#### Work task:
Please transcribe, exactly and only, the lines of the records below from the one holding "[0:04.36-0:05.45]" to the very end.

[Entries taken from a collection]
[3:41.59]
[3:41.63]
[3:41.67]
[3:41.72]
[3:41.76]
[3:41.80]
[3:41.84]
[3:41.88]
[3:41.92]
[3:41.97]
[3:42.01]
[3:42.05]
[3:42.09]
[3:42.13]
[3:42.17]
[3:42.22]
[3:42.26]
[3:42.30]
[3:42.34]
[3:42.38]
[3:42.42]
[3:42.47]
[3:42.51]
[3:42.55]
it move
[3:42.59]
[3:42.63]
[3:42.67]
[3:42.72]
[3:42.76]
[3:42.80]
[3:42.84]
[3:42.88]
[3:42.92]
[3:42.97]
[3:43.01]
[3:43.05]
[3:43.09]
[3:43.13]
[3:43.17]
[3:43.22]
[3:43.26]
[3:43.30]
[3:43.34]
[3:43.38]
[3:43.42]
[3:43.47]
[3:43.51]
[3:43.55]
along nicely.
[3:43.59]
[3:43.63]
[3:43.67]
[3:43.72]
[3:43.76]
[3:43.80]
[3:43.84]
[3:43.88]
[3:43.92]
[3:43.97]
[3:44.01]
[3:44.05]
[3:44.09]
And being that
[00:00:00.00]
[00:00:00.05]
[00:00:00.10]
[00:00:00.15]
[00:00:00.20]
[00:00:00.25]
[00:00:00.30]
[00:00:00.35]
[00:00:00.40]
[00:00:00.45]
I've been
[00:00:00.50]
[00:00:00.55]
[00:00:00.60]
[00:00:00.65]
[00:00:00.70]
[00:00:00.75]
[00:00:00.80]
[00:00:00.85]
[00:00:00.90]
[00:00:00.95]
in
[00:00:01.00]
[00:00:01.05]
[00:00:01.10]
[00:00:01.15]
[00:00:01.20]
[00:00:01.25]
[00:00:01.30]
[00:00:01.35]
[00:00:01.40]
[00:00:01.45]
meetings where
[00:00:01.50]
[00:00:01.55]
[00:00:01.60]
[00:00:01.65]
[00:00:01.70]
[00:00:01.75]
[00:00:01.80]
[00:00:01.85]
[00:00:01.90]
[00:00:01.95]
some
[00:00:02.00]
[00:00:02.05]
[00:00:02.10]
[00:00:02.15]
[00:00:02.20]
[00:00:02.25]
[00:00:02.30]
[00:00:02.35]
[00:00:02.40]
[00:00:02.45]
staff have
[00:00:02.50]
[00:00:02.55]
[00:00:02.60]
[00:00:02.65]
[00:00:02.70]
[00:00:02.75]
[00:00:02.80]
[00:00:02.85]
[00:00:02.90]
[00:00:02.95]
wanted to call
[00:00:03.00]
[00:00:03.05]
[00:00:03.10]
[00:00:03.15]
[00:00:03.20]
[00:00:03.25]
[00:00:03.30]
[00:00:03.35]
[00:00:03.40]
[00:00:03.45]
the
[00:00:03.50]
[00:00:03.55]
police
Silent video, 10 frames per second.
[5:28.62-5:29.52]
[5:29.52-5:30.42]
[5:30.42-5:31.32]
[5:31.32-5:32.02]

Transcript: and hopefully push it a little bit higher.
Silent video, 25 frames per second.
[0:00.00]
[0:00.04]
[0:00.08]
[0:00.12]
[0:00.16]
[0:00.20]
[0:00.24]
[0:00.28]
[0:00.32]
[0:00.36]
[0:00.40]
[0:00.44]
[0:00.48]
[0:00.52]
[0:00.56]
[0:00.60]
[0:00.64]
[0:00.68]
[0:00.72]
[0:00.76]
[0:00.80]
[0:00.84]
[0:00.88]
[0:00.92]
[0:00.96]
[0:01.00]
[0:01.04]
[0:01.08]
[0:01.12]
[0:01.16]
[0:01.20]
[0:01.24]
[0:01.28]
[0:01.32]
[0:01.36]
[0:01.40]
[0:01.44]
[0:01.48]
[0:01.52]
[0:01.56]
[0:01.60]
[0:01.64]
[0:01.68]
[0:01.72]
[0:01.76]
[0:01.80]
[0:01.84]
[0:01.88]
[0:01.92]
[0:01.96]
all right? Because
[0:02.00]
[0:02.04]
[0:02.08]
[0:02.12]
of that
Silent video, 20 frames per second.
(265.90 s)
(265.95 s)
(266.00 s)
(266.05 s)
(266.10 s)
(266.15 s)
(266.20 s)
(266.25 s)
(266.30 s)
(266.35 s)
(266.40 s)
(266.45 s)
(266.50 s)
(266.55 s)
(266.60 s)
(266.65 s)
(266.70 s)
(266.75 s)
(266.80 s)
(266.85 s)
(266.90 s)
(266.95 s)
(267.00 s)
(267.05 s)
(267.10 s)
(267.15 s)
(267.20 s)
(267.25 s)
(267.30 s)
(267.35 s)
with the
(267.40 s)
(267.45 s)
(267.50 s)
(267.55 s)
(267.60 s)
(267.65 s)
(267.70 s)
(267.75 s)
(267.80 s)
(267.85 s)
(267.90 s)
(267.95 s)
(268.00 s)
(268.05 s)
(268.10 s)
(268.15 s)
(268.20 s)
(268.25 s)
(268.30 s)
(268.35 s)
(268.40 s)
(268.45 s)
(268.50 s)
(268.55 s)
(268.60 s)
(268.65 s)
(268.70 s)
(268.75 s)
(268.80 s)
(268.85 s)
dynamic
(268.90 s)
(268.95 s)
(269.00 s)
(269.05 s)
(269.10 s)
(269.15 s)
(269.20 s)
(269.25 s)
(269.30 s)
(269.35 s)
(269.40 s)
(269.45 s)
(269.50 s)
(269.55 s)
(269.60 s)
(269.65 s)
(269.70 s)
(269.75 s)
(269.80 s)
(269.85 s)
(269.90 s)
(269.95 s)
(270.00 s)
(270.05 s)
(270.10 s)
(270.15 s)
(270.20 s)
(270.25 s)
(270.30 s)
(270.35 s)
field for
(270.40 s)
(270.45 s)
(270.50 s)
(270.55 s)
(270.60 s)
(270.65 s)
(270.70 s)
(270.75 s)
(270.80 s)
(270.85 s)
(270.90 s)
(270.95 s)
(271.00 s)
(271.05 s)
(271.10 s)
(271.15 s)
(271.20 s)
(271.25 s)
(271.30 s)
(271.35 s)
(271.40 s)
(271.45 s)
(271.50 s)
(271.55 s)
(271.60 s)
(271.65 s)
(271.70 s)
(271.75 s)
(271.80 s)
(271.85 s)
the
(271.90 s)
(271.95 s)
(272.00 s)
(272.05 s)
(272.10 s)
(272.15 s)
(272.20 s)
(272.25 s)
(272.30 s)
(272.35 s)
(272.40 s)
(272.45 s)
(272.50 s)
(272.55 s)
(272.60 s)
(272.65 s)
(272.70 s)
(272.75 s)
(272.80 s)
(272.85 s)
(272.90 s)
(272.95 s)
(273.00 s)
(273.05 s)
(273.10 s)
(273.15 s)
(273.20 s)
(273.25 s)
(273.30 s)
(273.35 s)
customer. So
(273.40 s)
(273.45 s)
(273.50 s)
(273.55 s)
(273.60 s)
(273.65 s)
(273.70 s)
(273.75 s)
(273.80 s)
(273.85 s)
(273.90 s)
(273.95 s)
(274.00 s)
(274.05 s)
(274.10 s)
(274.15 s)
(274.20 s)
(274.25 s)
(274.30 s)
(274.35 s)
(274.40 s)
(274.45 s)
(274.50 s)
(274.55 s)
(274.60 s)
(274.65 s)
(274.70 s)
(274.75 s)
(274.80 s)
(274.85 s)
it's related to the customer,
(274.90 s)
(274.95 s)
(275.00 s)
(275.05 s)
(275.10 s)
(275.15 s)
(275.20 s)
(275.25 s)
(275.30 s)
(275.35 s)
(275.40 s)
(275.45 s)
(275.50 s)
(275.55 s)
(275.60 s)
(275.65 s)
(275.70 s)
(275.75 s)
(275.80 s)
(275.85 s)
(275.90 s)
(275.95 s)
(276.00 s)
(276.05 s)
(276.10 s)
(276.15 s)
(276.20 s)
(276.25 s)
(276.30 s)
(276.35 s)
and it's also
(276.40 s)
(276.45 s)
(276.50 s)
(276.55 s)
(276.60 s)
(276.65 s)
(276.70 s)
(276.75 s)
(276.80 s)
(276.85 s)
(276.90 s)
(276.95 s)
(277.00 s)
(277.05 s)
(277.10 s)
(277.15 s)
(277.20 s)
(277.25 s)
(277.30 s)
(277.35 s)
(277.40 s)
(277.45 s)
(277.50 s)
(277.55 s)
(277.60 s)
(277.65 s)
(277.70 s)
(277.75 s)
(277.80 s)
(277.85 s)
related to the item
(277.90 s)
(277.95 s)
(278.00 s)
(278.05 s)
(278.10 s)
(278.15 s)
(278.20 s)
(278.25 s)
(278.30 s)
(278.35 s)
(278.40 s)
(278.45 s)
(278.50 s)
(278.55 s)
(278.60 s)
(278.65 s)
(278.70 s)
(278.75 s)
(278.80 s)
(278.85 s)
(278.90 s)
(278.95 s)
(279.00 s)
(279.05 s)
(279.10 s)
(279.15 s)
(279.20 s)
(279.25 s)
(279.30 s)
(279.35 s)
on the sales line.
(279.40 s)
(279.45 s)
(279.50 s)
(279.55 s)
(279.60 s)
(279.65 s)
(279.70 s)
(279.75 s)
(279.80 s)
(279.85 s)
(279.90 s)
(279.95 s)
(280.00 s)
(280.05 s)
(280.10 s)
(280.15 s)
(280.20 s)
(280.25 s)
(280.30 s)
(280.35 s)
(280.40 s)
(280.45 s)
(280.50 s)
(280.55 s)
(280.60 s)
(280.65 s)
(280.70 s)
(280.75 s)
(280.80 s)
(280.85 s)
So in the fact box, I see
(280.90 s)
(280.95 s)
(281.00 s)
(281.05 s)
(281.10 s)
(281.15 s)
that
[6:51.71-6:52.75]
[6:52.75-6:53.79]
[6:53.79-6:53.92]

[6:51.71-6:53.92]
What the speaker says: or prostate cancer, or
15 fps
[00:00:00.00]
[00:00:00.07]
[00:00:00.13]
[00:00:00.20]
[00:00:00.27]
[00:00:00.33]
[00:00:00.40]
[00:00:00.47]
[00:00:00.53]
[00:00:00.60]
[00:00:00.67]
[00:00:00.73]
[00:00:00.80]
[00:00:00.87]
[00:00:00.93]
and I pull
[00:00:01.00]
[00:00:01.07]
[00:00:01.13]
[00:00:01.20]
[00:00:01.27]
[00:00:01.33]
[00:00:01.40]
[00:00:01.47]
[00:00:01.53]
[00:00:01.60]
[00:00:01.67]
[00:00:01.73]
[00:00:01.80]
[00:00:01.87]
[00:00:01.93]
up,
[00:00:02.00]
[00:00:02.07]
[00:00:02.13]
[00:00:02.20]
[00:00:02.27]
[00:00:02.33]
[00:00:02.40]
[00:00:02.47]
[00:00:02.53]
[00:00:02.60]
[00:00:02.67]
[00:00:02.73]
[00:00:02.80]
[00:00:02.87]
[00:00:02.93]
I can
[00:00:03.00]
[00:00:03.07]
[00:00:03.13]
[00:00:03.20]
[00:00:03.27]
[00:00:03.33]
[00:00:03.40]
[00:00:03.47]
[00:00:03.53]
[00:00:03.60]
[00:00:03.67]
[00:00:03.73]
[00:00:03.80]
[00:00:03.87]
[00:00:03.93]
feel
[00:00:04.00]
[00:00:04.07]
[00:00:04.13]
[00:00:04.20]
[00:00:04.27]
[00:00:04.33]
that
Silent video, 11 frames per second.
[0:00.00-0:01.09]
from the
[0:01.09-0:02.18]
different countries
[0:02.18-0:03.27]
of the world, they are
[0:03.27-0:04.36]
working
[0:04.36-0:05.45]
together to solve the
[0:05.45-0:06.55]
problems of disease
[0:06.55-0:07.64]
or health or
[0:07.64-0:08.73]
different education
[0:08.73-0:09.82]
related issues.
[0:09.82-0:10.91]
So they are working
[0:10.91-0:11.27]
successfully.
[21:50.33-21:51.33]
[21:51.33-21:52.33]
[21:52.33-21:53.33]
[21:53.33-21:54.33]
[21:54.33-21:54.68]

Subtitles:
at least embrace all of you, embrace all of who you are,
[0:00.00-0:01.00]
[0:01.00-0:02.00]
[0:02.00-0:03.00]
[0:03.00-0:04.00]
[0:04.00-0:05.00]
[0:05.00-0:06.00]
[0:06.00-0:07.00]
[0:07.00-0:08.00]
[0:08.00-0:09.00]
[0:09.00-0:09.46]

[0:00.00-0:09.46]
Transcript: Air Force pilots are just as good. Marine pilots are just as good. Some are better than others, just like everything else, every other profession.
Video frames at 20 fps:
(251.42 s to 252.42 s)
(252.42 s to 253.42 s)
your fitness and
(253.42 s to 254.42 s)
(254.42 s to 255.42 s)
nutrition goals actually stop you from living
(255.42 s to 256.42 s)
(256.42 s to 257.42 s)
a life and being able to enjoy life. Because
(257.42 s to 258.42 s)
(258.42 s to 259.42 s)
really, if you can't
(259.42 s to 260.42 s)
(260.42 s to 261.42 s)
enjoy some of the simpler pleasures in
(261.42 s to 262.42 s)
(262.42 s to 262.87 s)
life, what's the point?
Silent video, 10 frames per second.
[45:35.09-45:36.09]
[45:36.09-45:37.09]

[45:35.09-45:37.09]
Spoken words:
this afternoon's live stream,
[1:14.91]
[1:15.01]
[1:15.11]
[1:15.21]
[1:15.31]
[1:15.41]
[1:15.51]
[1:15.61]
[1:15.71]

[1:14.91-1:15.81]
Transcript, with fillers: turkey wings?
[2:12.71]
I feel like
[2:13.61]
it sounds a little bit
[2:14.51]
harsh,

#### Problem solution:
[0:04.36-0:05.45]
together to solve the
[0:05.45-0:06.55]
problems of disease
[0:06.55-0:07.64]
or health or
[0:07.64-0:08.73]
different education
[0:08.73-0:09.82]
related issues.
[0:09.82-0:10.91]
So they are working
[0:10.91-0:11.27]
successfully.
[21:50.33-21:51.33]
[21:51.33-21:52.33]
[21:52.33-21:53.33]
[21:53.33-21:54.33]
[21:54.33-21:54.68]

Subtitles:
at least embrace all of you, embrace all of who you are,
[0:00.00-0:01.00]
[0:01.00-0:02.00]
[0:02.00-0:03.00]
[0:03.00-0:04.00]
[0:04.00-0:05.00]
[0:05.00-0:06.00]
[0:06.00-0:07.00]
[0:07.00-0:08.00]
[0:08.00-0:09.00]
[0:09.00-0:09.46]

[0:00.00-0:09.46]
Transcript: Air Force pilots are just as good. Marine pilots are just as good. Some are better than others, just like everything else, every other profession.
Video frames at 20 fps:
(251.42 s to 252.42 s)
(252.42 s to 253.42 s)
your fitness and
(253.42 s to 254.42 s)
(254.42 s to 255.42 s)
nutrition goals actually stop you from living
(255.42 s to 256.42 s)
(256.42 s to 257.42 s)
a life and being able to enjoy life. Because
(257.42 s to 258.42 s)
(258.42 s to 259.42 s)
really, if you can't
(259.42 s to 260.42 s)
(260.42 s to 261.42 s)
enjoy some of the simpler pleasures in
(261.42 s to 262.42 s)
(262.42 s to 262.87 s)
life, what's the point?
Silent video, 10 frames per second.
[45:35.09-45:36.09]
[45:36.09-45:37.09]

[45:35.09-45:37.09]
Spoken words:
this afternoon's live stream,
[1:14.91]
[1:15.01]
[1:15.11]
[1:15.21]
[1:15.31]
[1:15.41]
[1:15.51]
[1:15.61]
[1:15.71]

[1:14.91-1:15.81]
Transcript, with fillers: turkey wings?
[2:12.71]
I feel like
[2:13.61]
it sounds a little bit
[2:14.51]
harsh,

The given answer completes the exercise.